The Internet has made it easier to perpetrate traditional crimes by providing criminals an alternate avenue for launching attacks with relative anonymity. The increased complexity of the communication and networking infrastructure is making investigation of the crimes difficult. Clues of illegal activities are often buried in large volumes of data that needs to be sifted through in order to detect crimes and collect evidence. The field of digital forensics is becoming very important for law enforcement, network security, and information assurance. This is a multidisciplinary area that encompasses multiple fields, including: law, computer science, finance, networking, data mining, and criminal justice. The applications of this technology are far reaching including: law enforcement, disaster recovery, accounting frauds, homeland security, and information warfare. This conference brings together practitioners and researchers from diverse fields providing opportunities for business and intellectual engagement among attendees. The conference is organized by the School of Business at the University at Albany, State University of New York in collaboration with the Institute for Computer Sciences, Social-Informatics and Telecommunications Engineering (ICST). Authors are invited to submit original and unpublished papers to the International Conference on Digital Forensics. Accepted papers will appear in the conference proceedings and some papers will be selected for journal publication.
The following tracks are expected at the conference (Track chairs are listed within parentheses)
Financial Crimes (Money Laundering, Fraud, Identity Theft) - William F. Mosher Jr., NYS Police Financial Crimes Unit
Forensic Accounting (Accounting Fraud, Continuous Assurance, etc.) - Richard Hurley, University of Connecticut & Michael Alles, Rutgers University
Forensics Training & Education - Leonard Stokes, Siena College
Forensics & Law (e-Discovery & Litigation Support, Incident Response, Evidence Handling)- Steve Treglia, Nassau County District Attorney's Office
Cyber Crime Investigations - Angela Orebaugh, George Mason University
Cyber Security & Information Warfare - Michael Smith, Symantec
Computer/Handheld Device & Multimedia Forensics (Tools / Techniques) - Marc Rogers, Purdue University
Forensics Standardization & Accreditation - Carrie Whitcomb, University of Central Florida
Submitted papers must not have been previously published, or currently under consideration for publication elsewhere, or have substantial overlap with papers the author has submitted elsewhere.
Submissions undergo a double-blind peer review process.
Papers selected for presentation will be published in formal proceedings.
Selected papers from the conference will be considered for publication in a special issue of the International Journal of Accounting Information Systems.

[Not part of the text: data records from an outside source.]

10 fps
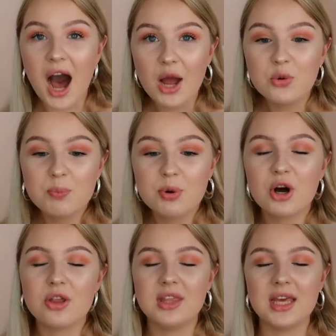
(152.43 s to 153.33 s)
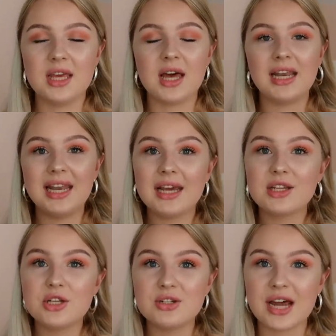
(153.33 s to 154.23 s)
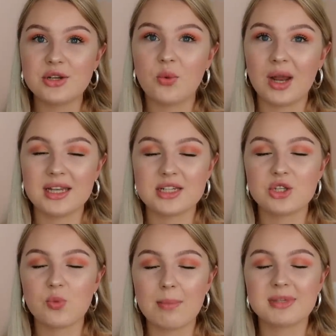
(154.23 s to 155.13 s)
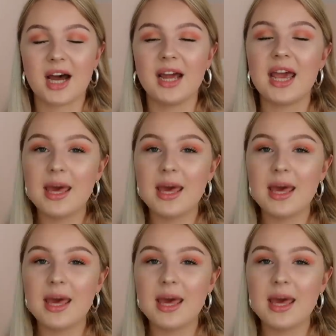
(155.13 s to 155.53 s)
I will put the link to Daniel Wellington's website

Arrangements are also being made with other journals for publication of selected papers.
Papers in the topic areas discussed are preferred, although contributions outside those topics may also be of interest. Please feel free at any time to contact the symposium chair if you have questions regarding your submission.
Papers should be submitted via the ASSYST system in LNICST format (see Author's Kit) and should include the following:
Separate title page (in plain text) with title, name(s) of author(s), organizational affiliation(s), telephone and fax number(s), postal address(es), email address(es), and author to contact for correspondence about the paper.

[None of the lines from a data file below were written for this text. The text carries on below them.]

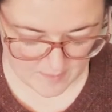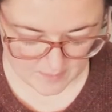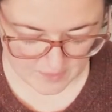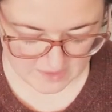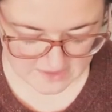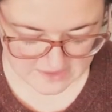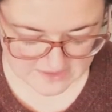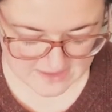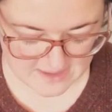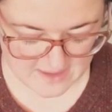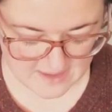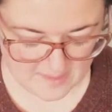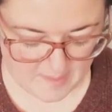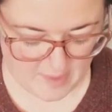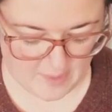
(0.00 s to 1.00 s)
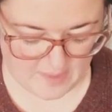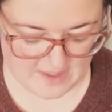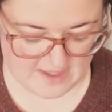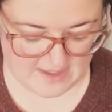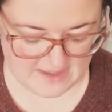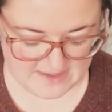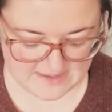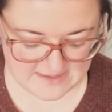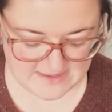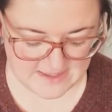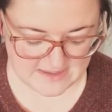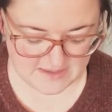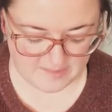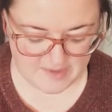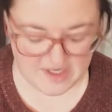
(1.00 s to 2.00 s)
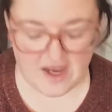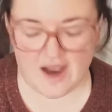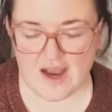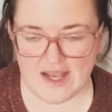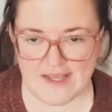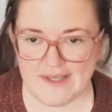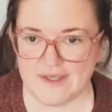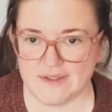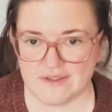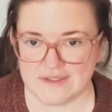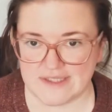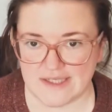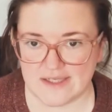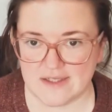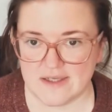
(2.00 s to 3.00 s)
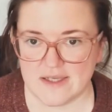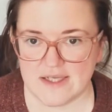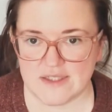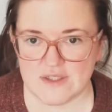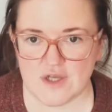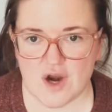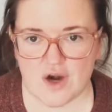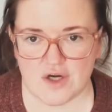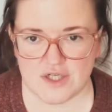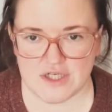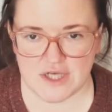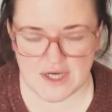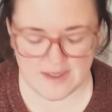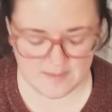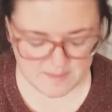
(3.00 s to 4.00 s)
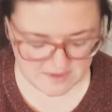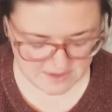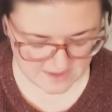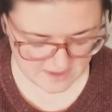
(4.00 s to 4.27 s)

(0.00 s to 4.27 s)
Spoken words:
really excited about it. It's said to be high yielding. It's heart shaped.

Abstract (less than 250 words).
Paper including a brief biography of each author as appropriate at the end of the paper.
Submissions can be made in a number of categories: Completed research papers, research-in-progress papers, case studies, and panel proposals/round table discussions. Please follow the following guidelines in preparing your submission.

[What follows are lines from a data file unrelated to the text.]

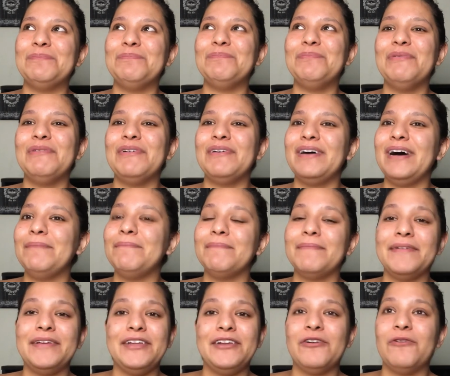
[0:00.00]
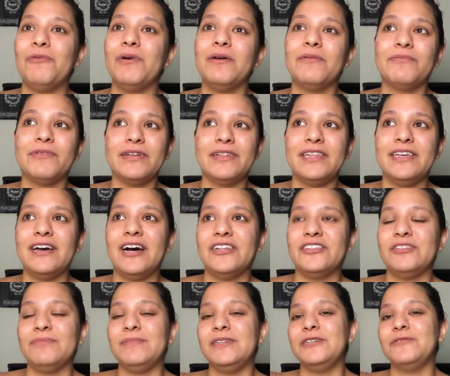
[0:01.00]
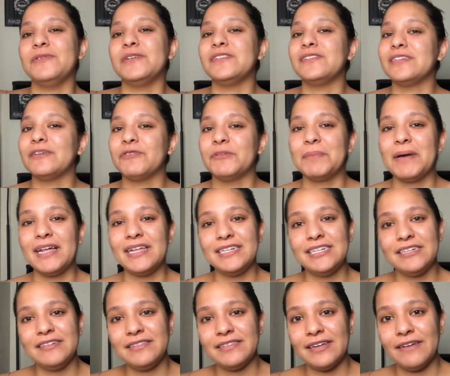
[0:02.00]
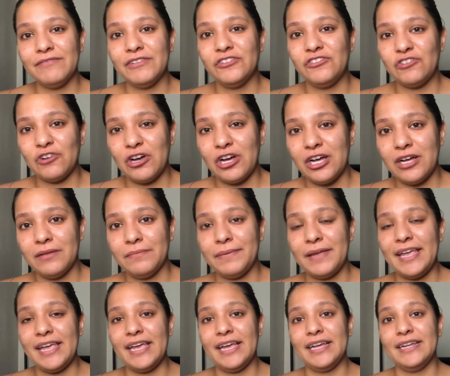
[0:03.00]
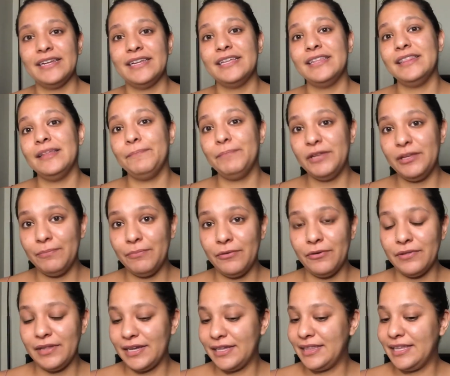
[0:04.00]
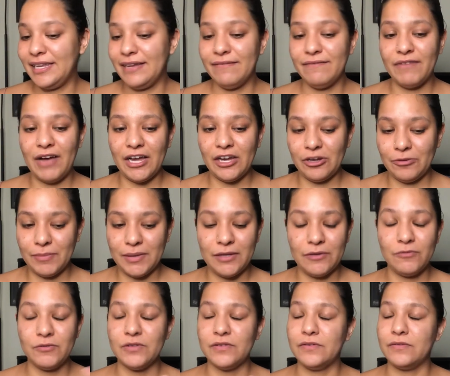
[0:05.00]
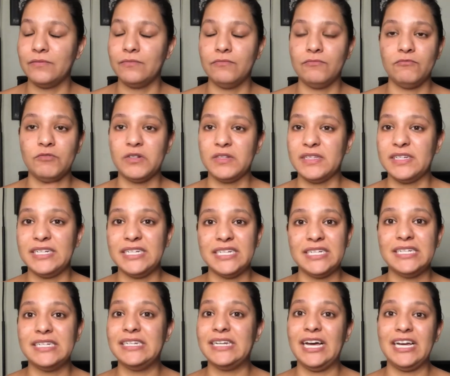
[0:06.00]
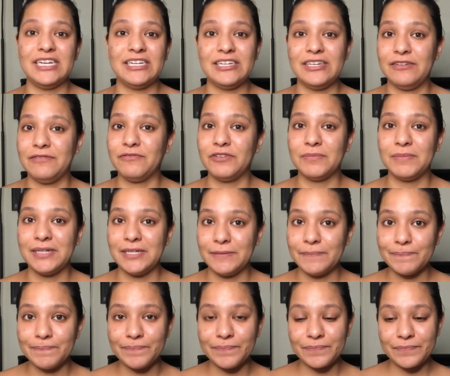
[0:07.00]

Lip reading: But, you know, what really got to me was the repetitiveness of the job and the people. Like, the environment was really not good for me.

Completed Research Papers: Typically 5,000 words long (excluding abstract and references).
Research in Progress Papers: Typically 2,500 words (excluding abstract and references).
Case Studies: Typically between 3,000 and 5,000 words long.
Round Table Discussion: Typically a 1,000 word synopsis of the topic area.
Panel Proposals: Typically a 1,000 word description, identifying the panelists to be involved.
Workshop Proposals: Typically a 1,000 word description of topics, potential speakers, program length, and potential audience. Also, include proposer resume(s).